Start of Material for this task

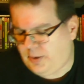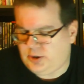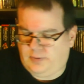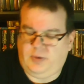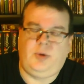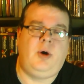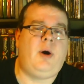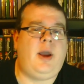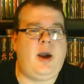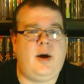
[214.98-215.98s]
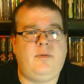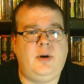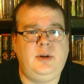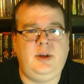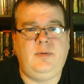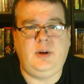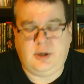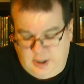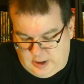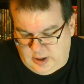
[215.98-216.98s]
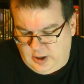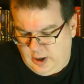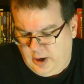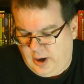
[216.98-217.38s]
most of you will know, I have on DVD,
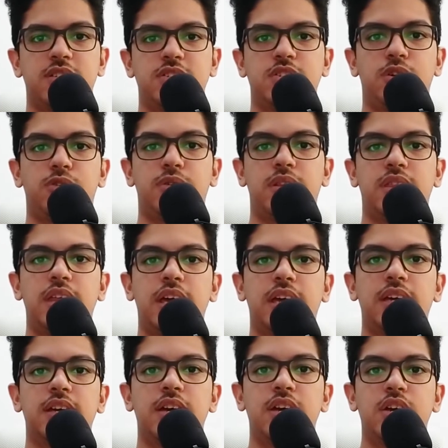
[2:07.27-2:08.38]
So
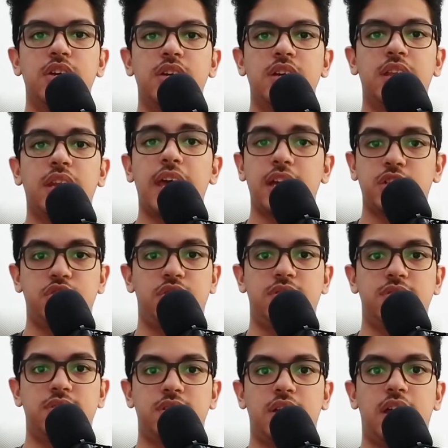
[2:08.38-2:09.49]
think
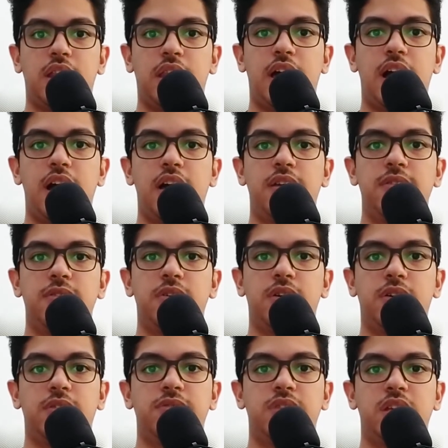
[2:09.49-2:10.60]
lectures. A lot
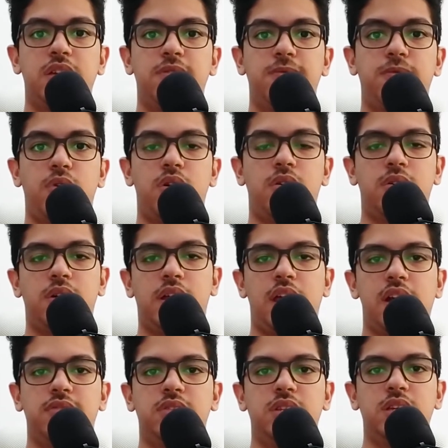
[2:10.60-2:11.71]
of the
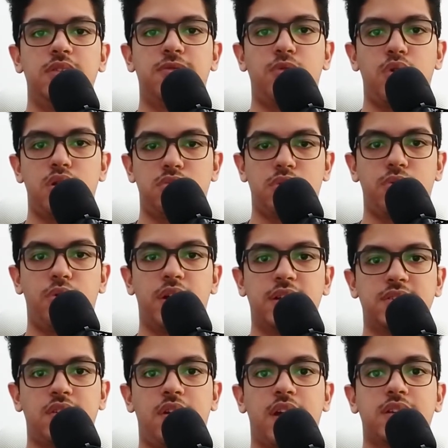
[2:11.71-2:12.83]
4th recordings
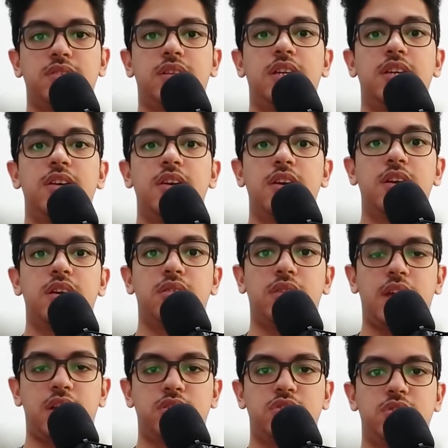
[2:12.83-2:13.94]
are actually
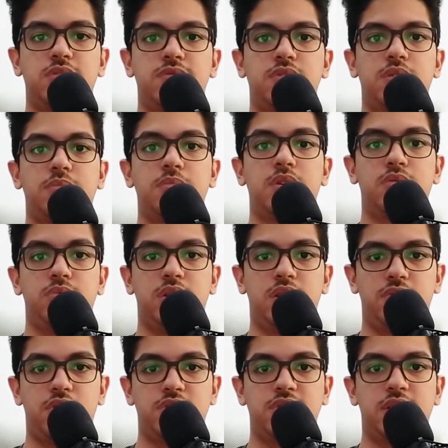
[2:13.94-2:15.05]
lectures from
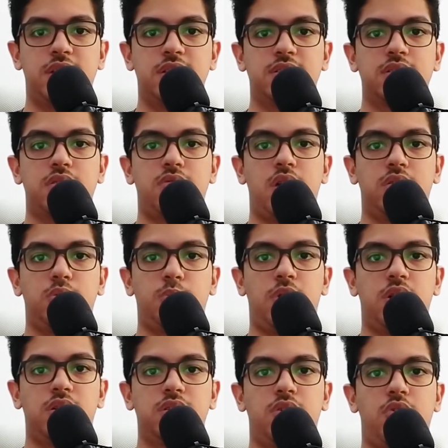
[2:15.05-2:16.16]
universities around the
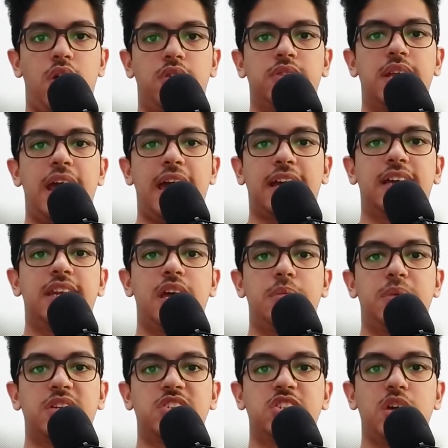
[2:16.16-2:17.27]
world around an
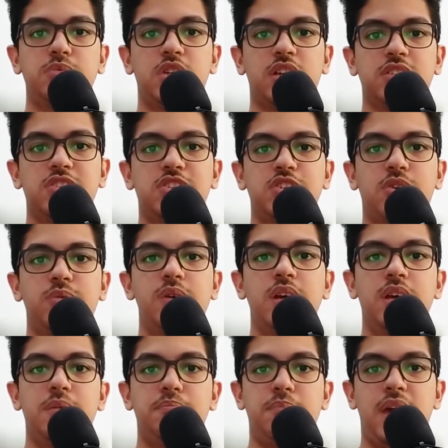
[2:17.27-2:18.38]
academic subject, so
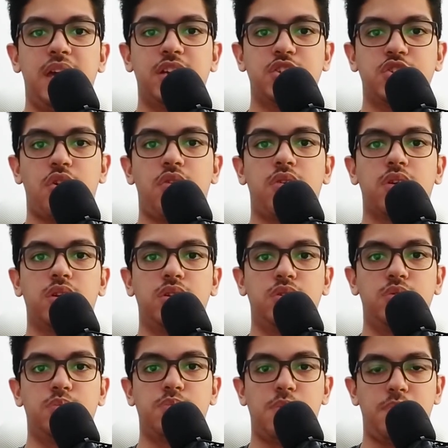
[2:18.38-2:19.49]
make sure
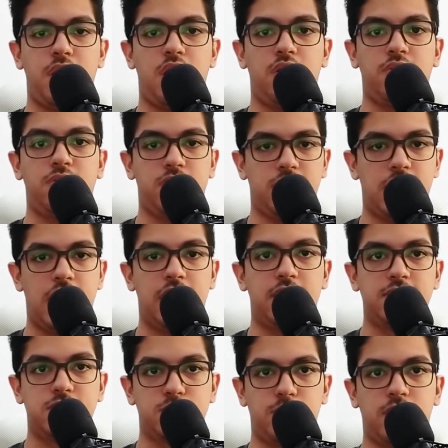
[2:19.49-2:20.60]
you prepare for that
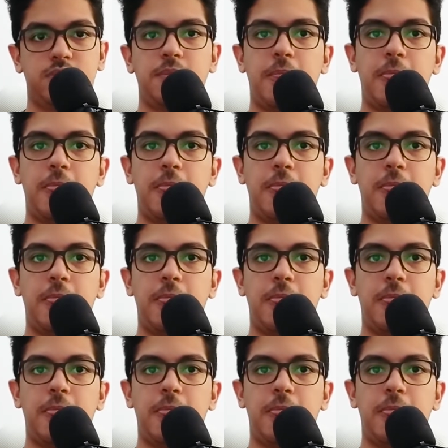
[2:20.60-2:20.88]
as well.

End of Material for this task

**Description of the task**
Please retype all the entries word for word, omitting the pictures.

**Solution to the exercise**
[214.98-215.98s]
[215.98-216.98s]
[216.98-217.38s]
most of you will know, I have on DVD,
[2:07.27-2:08.38]
So
[2:08.38-2:09.49]
think
[2:09.49-2:10.60]
lectures. A lot
[2:10.60-2:11.71]
of the
[2:11.71-2:12.83]
4th recordings
[2:12.83-2:13.94]
are actually
[2:13.94-2:15.05]
lectures from
[2:15.05-2:16.16]
universities around the
[2:16.16-2:17.27]
world around an
[2:17.27-2:18.38]
academic subject, so
[2:18.38-2:19.49]
make sure
[2:19.49-2:20.60]
you prepare for that
[2:20.60-2:20.88]
as well.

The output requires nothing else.